負荷前 BS 81mg/dl インスリン 4.7
30分値 177mg/dl インスリン 38.9
60分値  175mg/dl インスリン 記載なし
120分値  109mg/dl  インスリン 37.8

との結果が得られました。

インスリン指数0.4
インスリン抵抗性0.9

です。
これらの結果から私はインスリン分泌第一相が遅延していると考えています。

現在私は先生が提唱するスーパー糖質制限食を実践しているのですが、薬剤を用いた治療は併用すべきでしょうか?糖質制限以外に行う必要のある治療などありましたらご教授頂けないでしょうか。糖尿病診断基準上では正常型に属しているのですが、OGTT負荷後30分、60分の値に不安を感じています。

ちなみに私のBMIは21.2、親族にDMの方はいません。
2015/03/11(Wed) 16:26 | URL | 八王子 | 【編集
Re: 糖質制限と手足のしびれ
天竺浪人 さん

1)糖尿病があれば、
以前の高血糖の記憶で「糖尿病神経障害」が出現してしびれがでることがあります。
この場合は、続けていれば回復する可能性が高いです。

2)低カロリー過ぎるとしびれがでることがあるので注意が必要です。

1)2)以外、糖質制限食が直接の原因でしびれが出ることは聞いたことがありません。
2015/03/11(Wed) 22:55 | URL | ドクター江部 | 【編集
Re: 京大病院の入院食は?
柚木信也 さん

GA16.3なら、17未満なので
コントロール優になりました。
良かったです。
2015/03/11(Wed) 23:02 | URL | ドクター江部 | 【編集
Re: 糖質制限と手足のしびれ
江部先生
早速、ご回答頂きありがとうございました。これで安心して、糖質制限にまい進できます。
2015/03/12(Thu) 09:30 | URL | 天竺浪人 | 【編集
日本医事新報 2017/05/13
2017.05.13発売の日本医事新報 No.4855の特集は『医療不信患者への対処術2』です.

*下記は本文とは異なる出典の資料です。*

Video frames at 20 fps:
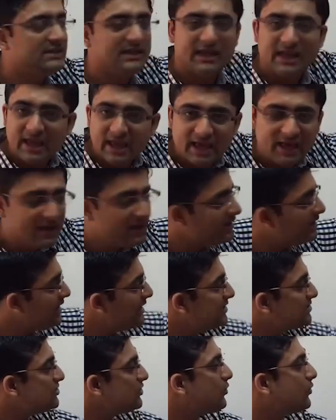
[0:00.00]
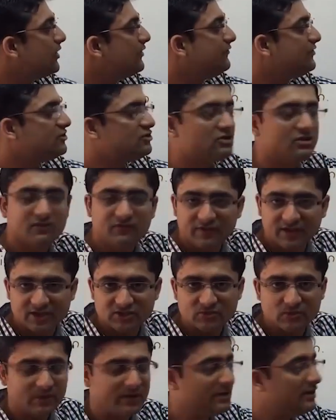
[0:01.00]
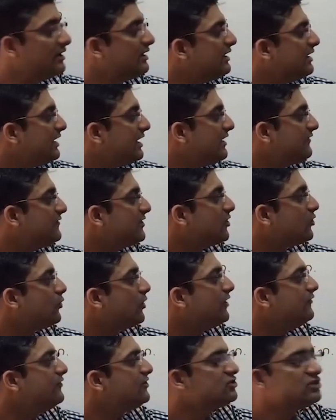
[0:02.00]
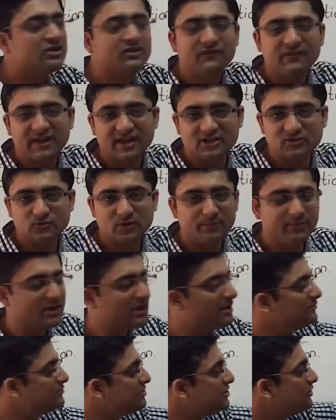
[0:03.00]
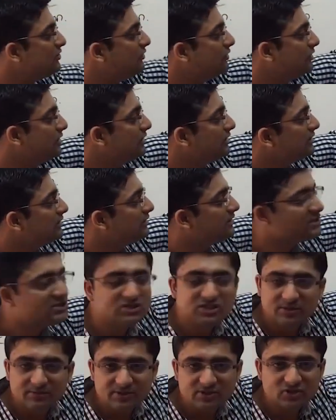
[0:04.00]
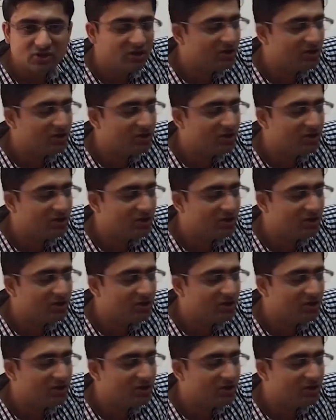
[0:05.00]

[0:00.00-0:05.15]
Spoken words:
See, a is the coefficient of x square. If the coefficient of x square becomes 0, this term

冒頭は医師3名による座談会記事ですが,その中でNHKの「ガッテン!」で,不眠治療薬ベルソムラが糖尿病に効くというトンデモな内容を放映したことがとりあげられ,

★ 一般の視聴者は,とにかくメディアに左右されている. 『メディアは正しい』『特にNHKについては,絶対に正しいと信じている』

などと,視聴者・NHKを批判していましたが,しかし 日本糖尿学会だって,NHKをはじめとするメディアを総動員して,『糖質制限は危険』というキャンペーンを行って,『NHKへの盲信』を利用してきたのではないでしょうか.

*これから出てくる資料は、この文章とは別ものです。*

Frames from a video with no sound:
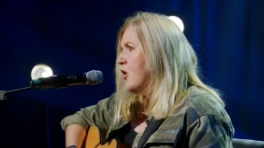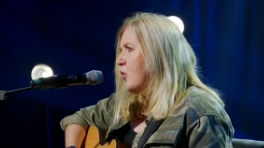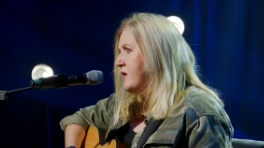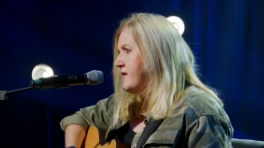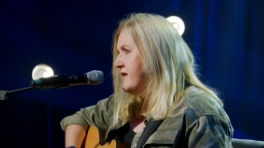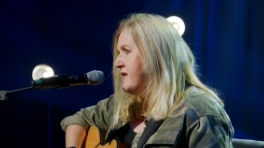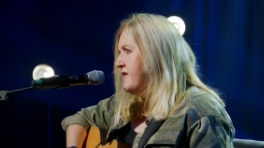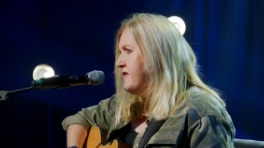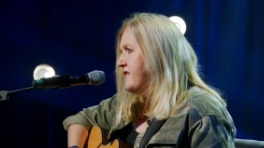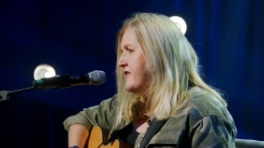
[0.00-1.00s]
We
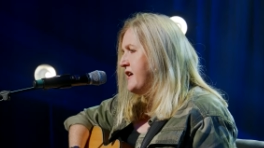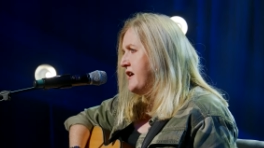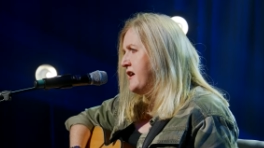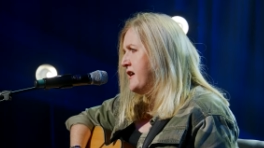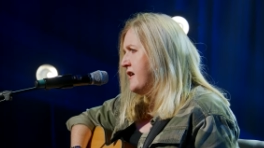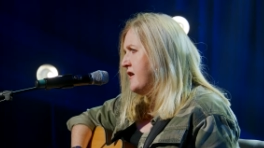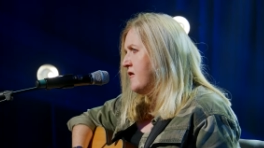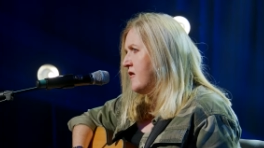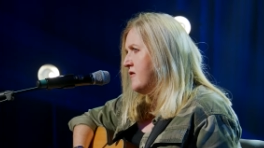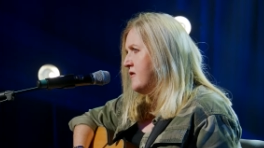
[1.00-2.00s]
didn't see
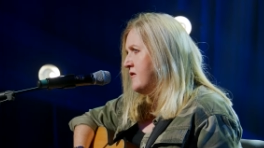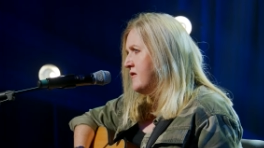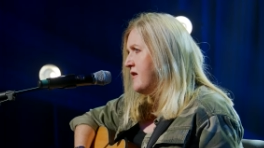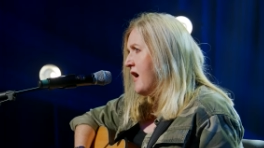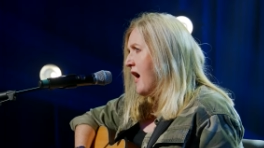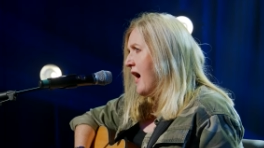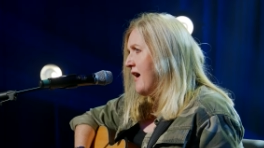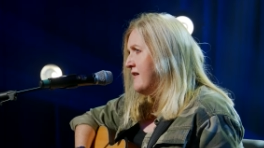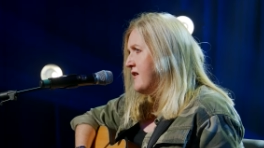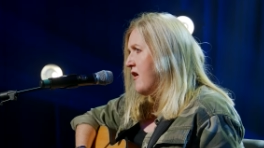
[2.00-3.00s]
England
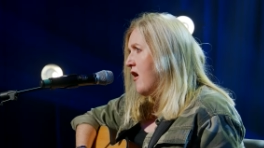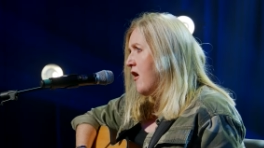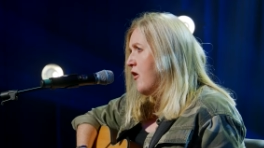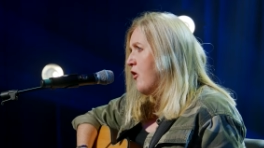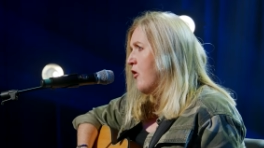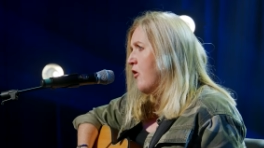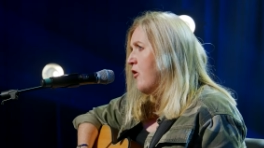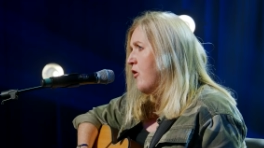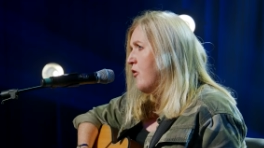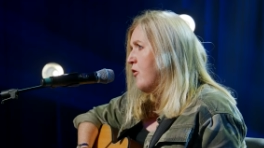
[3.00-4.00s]
as our
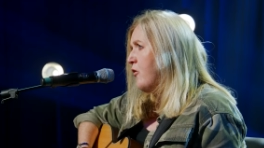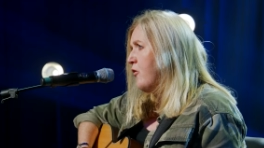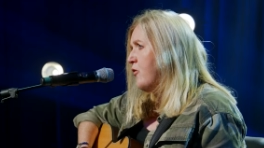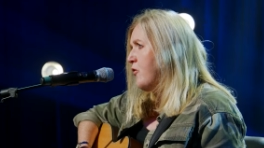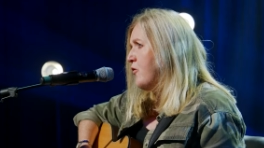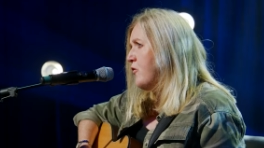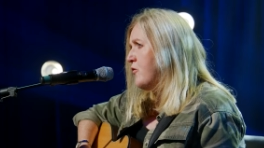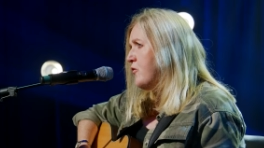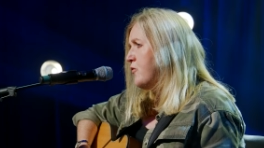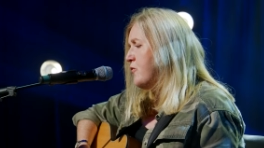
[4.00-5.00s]

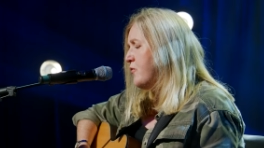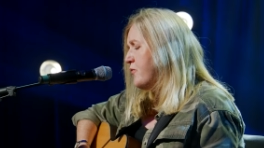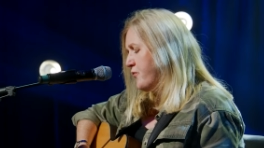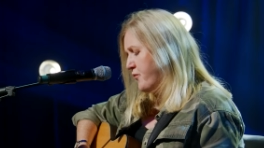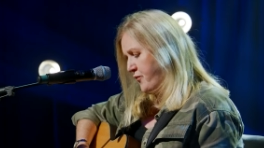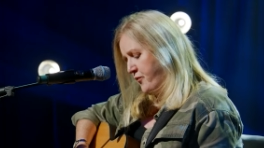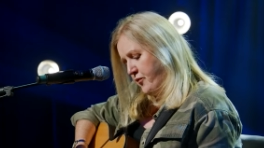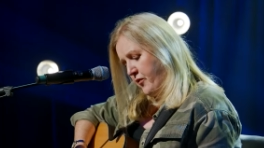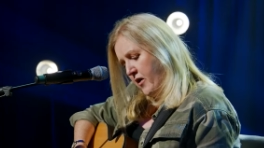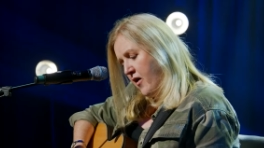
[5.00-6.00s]
home,
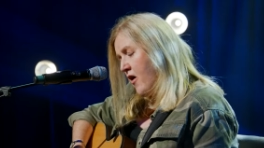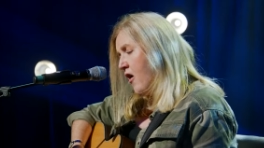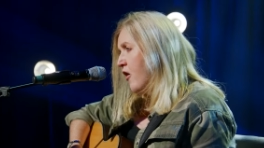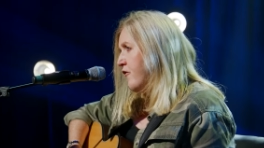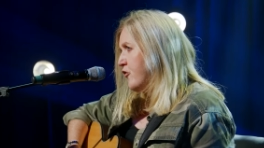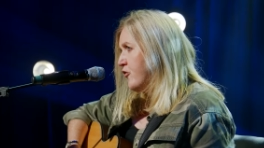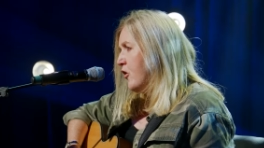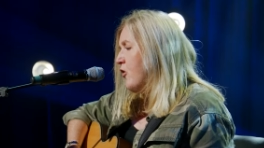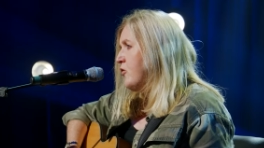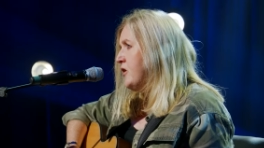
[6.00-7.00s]
for
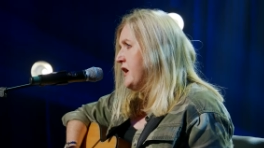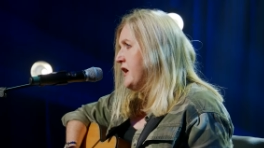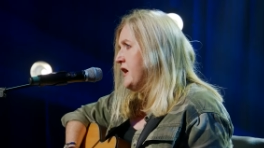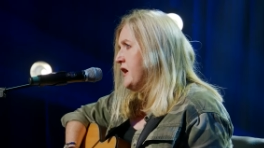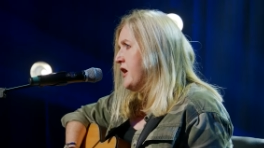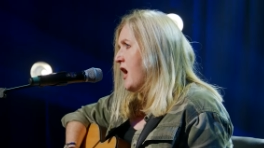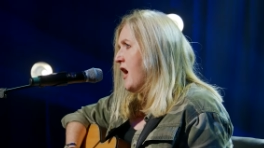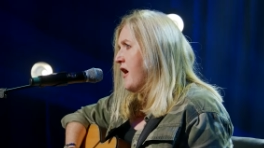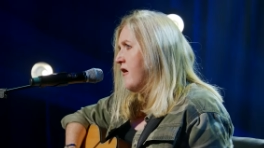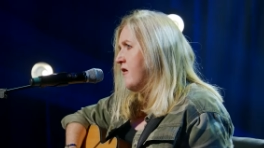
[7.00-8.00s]
only in
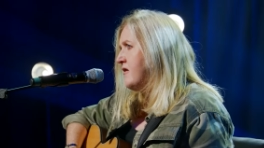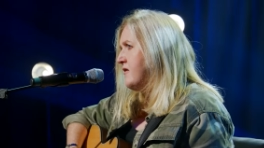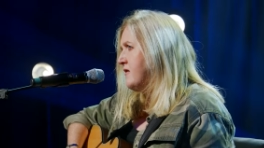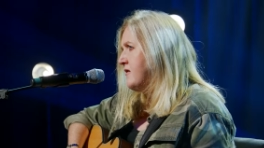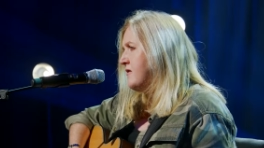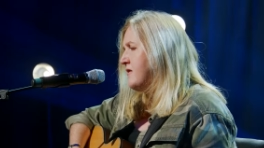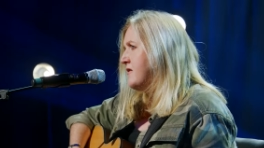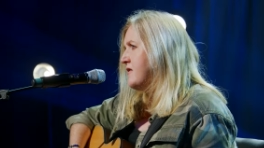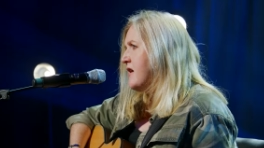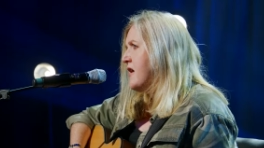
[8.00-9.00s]
Ireland
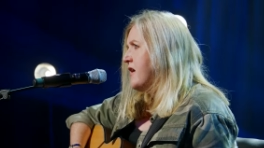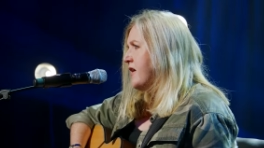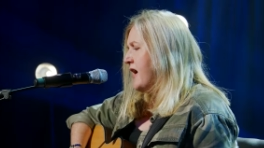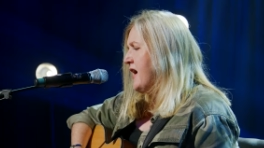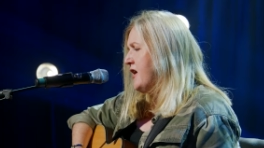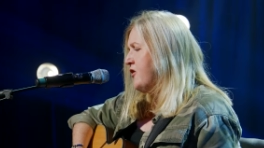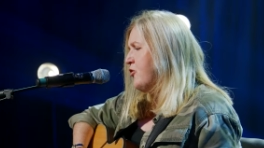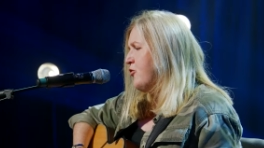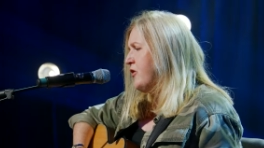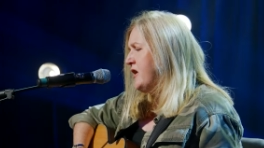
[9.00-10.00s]
can
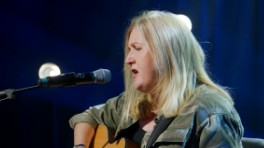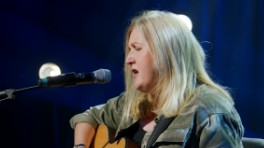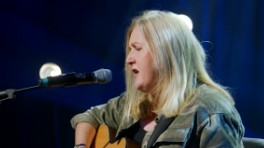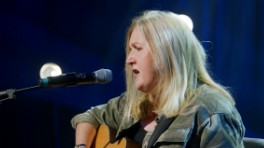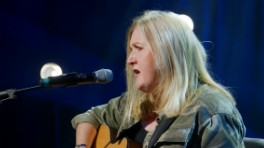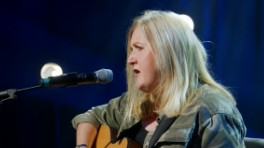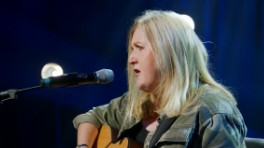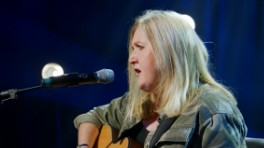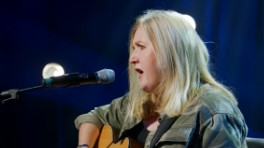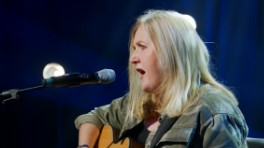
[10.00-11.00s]
you
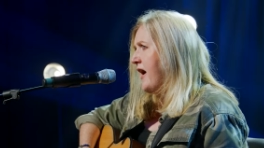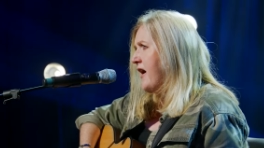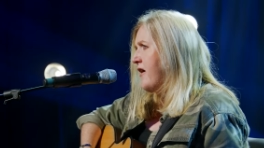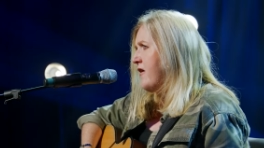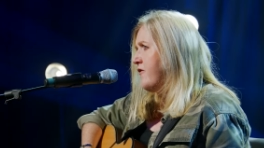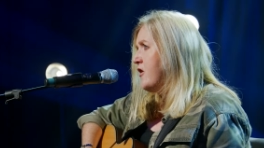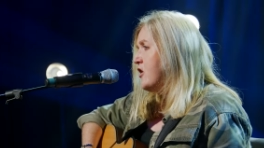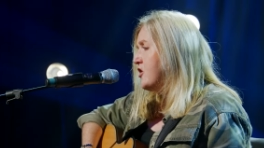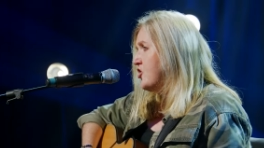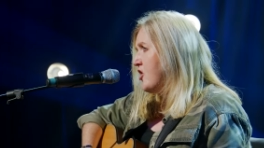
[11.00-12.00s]
really have
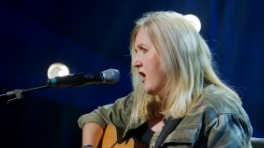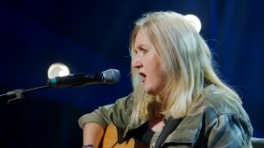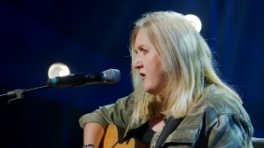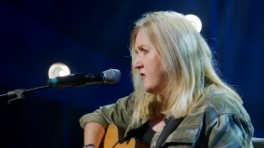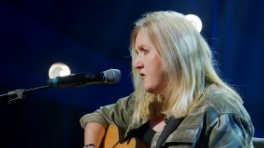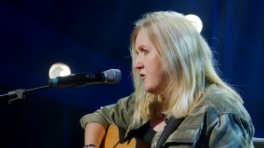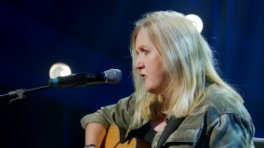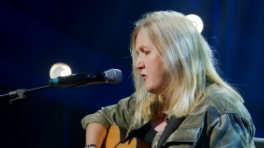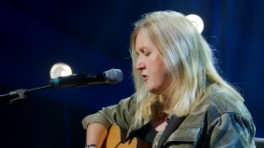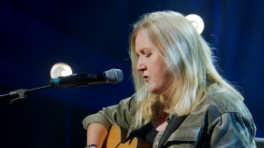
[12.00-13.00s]
a
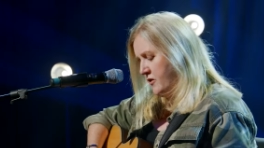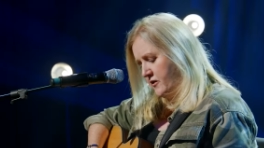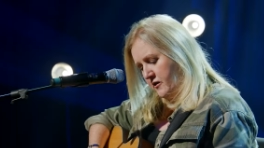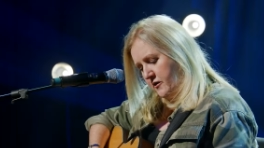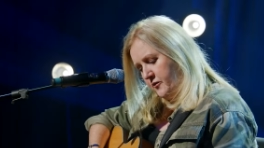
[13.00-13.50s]
childhood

ただ 長尾和宏先生の発言:(ガイドラインに収載する文献の)『エビデンスレベルの判定は,医師ではなくAIに作らせた方が客観的』には賛成です.先日の 第60回 日本糖尿病学会年次学術集会のDebateでも,北里研究所病院の山田先生が,『現在の日本糖尿病学会 診断ガイドラインのエビデンス選択は,あまりにも恣意的だ』と述べておられたように,ガイドラインそのものが偏向していても,患者には(そして多分 多くの医師の方も)まったくわからないでしょう. なお,記事の中で,米国では医療ガイドラインの作成を担当するメンバーの半数以上は利益相反(COI)がないこと,かつ作成委員長は,COIがまったくゼロでなければならないと規制されていることも紹介されていました.
2017/06/01(Thu) 14:05 | URL | しらねのぞるば | 【編集
Re: 日本医事新報 2017/05/13
しらねのぞるば さん

NHKには、なかなか苦労しました。
まあ、やっとラジオ番組、NHKラジオ第一放送「マイあさラジオ」には出演できましたが・・・。


「米国では医療ガイドラインの作成を担当するメンバーの半数以上は利益相反(COI)がないこと,かつ作成委員長は,COIがまったくゼロでなければならないと規制されている」


当然、日本でもこうあるべきですね。